Each entry must come back word for word; drop the images as you go.

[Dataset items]
• • • • •

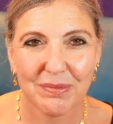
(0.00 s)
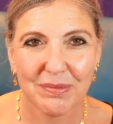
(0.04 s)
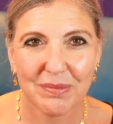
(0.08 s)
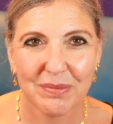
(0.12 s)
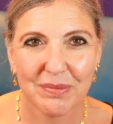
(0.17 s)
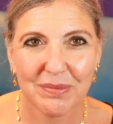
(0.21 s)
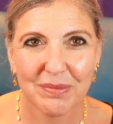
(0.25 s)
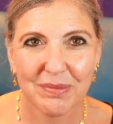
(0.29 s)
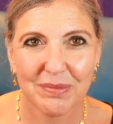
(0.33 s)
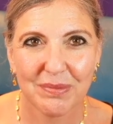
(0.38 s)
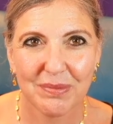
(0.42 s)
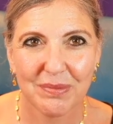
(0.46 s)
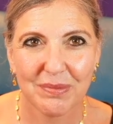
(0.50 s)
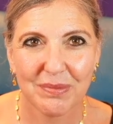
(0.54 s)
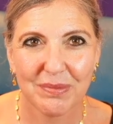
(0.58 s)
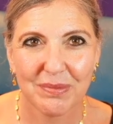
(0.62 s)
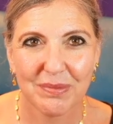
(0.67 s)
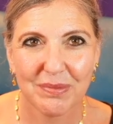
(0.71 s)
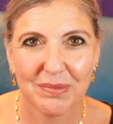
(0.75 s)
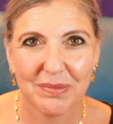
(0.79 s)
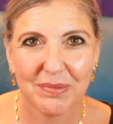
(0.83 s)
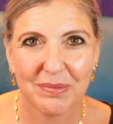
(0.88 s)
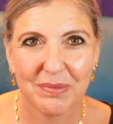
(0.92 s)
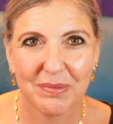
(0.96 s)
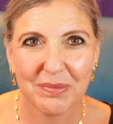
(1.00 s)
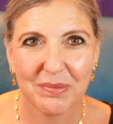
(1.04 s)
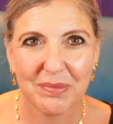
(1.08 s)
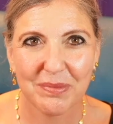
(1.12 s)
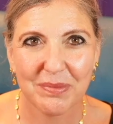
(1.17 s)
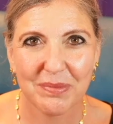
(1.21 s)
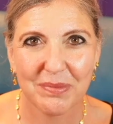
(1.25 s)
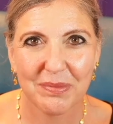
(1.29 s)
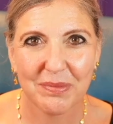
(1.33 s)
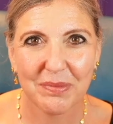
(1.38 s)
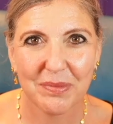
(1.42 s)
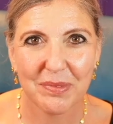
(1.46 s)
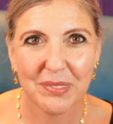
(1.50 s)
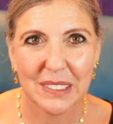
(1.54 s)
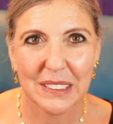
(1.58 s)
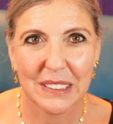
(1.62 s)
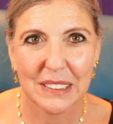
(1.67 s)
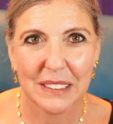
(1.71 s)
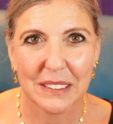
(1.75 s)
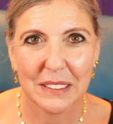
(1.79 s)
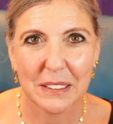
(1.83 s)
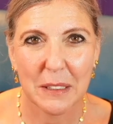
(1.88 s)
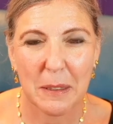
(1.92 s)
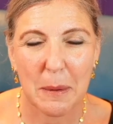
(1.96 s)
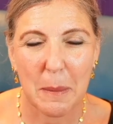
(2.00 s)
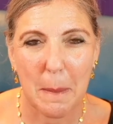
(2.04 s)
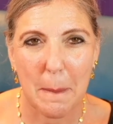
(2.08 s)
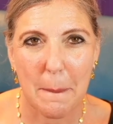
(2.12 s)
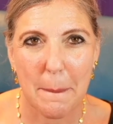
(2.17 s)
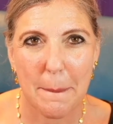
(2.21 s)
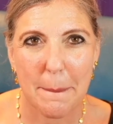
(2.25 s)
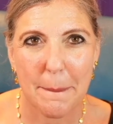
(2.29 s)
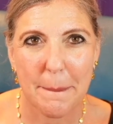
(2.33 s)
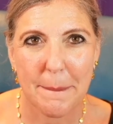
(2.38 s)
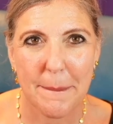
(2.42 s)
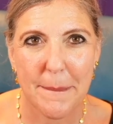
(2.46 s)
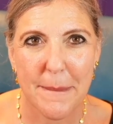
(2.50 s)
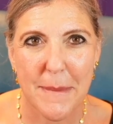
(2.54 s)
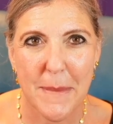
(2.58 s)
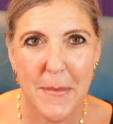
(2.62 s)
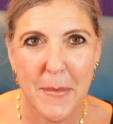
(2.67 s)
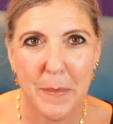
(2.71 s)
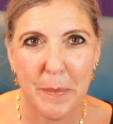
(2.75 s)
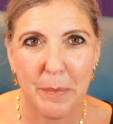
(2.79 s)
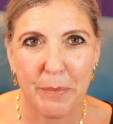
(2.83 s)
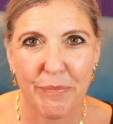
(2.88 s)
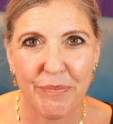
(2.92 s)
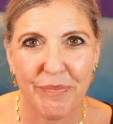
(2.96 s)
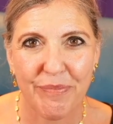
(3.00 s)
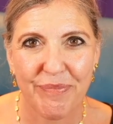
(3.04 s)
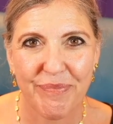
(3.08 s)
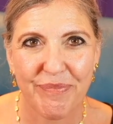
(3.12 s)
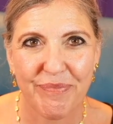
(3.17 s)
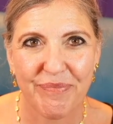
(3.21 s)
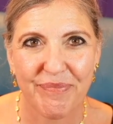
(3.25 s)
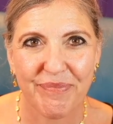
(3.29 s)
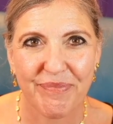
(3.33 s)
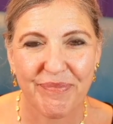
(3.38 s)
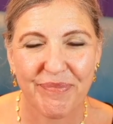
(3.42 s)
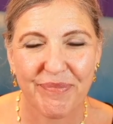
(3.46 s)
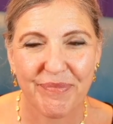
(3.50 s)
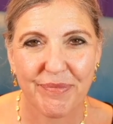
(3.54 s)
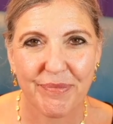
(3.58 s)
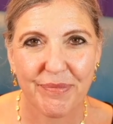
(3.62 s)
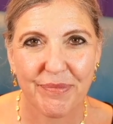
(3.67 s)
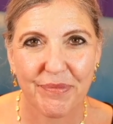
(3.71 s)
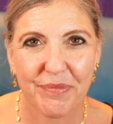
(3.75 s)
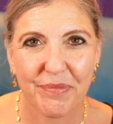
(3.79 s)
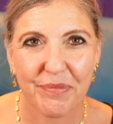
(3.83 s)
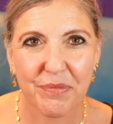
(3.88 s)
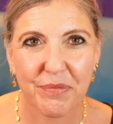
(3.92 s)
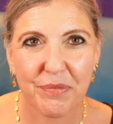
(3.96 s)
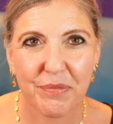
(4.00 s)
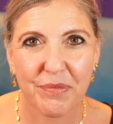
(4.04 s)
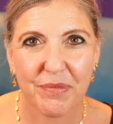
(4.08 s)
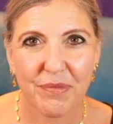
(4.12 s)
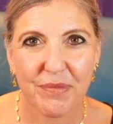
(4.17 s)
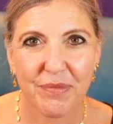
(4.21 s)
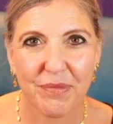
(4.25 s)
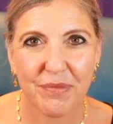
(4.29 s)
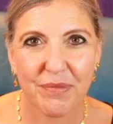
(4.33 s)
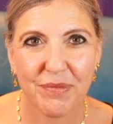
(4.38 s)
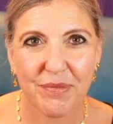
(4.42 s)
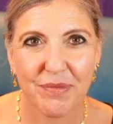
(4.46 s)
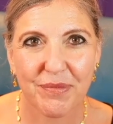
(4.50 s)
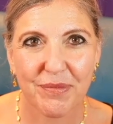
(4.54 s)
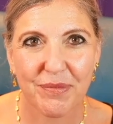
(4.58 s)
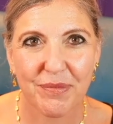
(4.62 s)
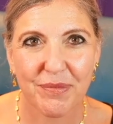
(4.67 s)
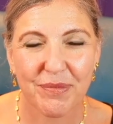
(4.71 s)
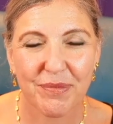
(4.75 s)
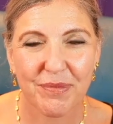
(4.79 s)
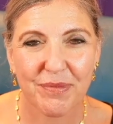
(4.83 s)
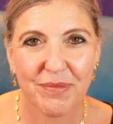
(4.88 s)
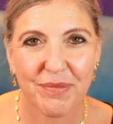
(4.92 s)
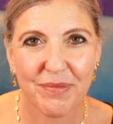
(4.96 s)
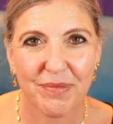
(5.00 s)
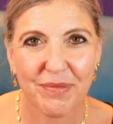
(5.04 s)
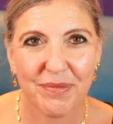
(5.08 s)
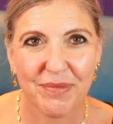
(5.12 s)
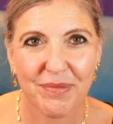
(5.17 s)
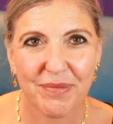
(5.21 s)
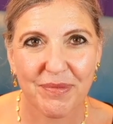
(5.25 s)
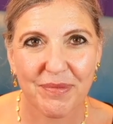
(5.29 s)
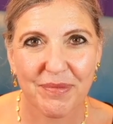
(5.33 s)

The person shown says nothing.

• • • • •

• Exercise answer
(0.00 s)
(0.04 s)
(0.08 s)
(0.12 s)
(0.17 s)
(0.21 s)
(0.25 s)
(0.29 s)
(0.33 s)
(0.38 s)
(0.42 s)
(0.46 s)
(0.50 s)
(0.54 s)
(0.58 s)
(0.62 s)
(0.67 s)
(0.71 s)
(0.75 s)
(0.79 s)
(0.83 s)
(0.88 s)
(0.92 s)
(0.96 s)
(1.00 s)
(1.04 s)
(1.08 s)
(1.12 s)
(1.17 s)
(1.21 s)
(1.25 s)
(1.29 s)
(1.33 s)
(1.38 s)
(1.42 s)
(1.46 s)
(1.50 s)
(1.54 s)
(1.58 s)
(1.62 s)
(1.67 s)
(1.71 s)
(1.75 s)
(1.79 s)
(1.83 s)
(1.88 s)
(1.92 s)
(1.96 s)
(2.00 s)
(2.04 s)
(2.08 s)
(2.12 s)
(2.17 s)
(2.21 s)
(2.25 s)
(2.29 s)
(2.33 s)
(2.38 s)
(2.42 s)
(2.46 s)
(2.50 s)
(2.54 s)
(2.58 s)
(2.62 s)
(2.67 s)
(2.71 s)
(2.75 s)
(2.79 s)
(2.83 s)
(2.88 s)
(2.92 s)
(2.96 s)
(3.00 s)
(3.04 s)
(3.08 s)
(3.12 s)
(3.17 s)
(3.21 s)
(3.25 s)
(3.29 s)
(3.33 s)
(3.38 s)
(3.42 s)
(3.46 s)
(3.50 s)
(3.54 s)
(3.58 s)
(3.62 s)
(3.67 s)
(3.71 s)
(3.75 s)
(3.79 s)
(3.83 s)
(3.88 s)
(3.92 s)
(3.96 s)
(4.00 s)
(4.04 s)
(4.08 s)
(4.12 s)
(4.17 s)
(4.21 s)
(4.25 s)
(4.29 s)
(4.33 s)
(4.38 s)
(4.42 s)
(4.46 s)
(4.50 s)
(4.54 s)
(4.58 s)
(4.62 s)
(4.67 s)
(4.71 s)
(4.75 s)
(4.79 s)
(4.83 s)
(4.88 s)
(4.92 s)
(4.96 s)
(5.00 s)
(5.04 s)
(5.08 s)
(5.12 s)
(5.17 s)
(5.21 s)
(5.25 s)
(5.29 s)
(5.33 s)

The person shown says nothing.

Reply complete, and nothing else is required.